Records to process |
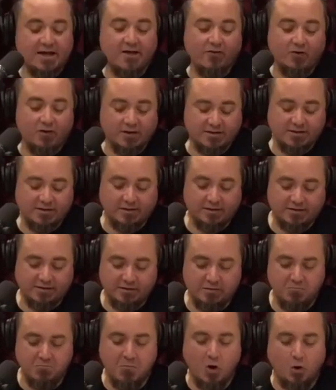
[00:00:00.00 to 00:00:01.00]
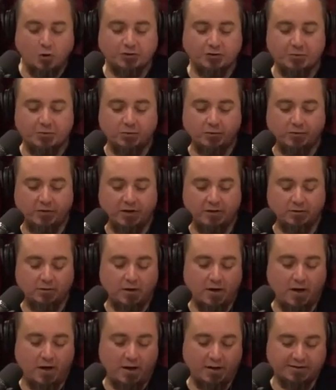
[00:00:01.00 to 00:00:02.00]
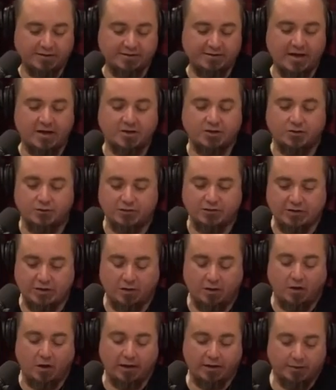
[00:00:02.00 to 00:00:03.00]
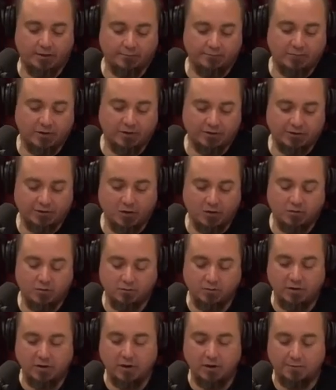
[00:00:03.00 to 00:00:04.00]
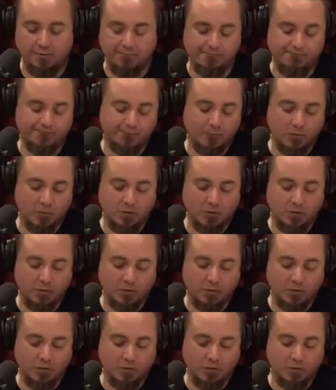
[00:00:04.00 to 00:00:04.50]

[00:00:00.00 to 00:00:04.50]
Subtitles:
evidence. There's multiple statues that I can show you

Exercise instructions |
Would you repeat the listing above exactly, minus the images?

Task output |
[00:00:00.00 to 00:00:01.00]
[00:00:01.00 to 00:00:02.00]
[00:00:02.00 to 00:00:03.00]
[00:00:03.00 to 00:00:04.00]
[00:00:04.00 to 00:00:04.50]

[00:00:00.00 to 00:00:04.50]
Subtitles:
evidence. There's multiple statues that I can show you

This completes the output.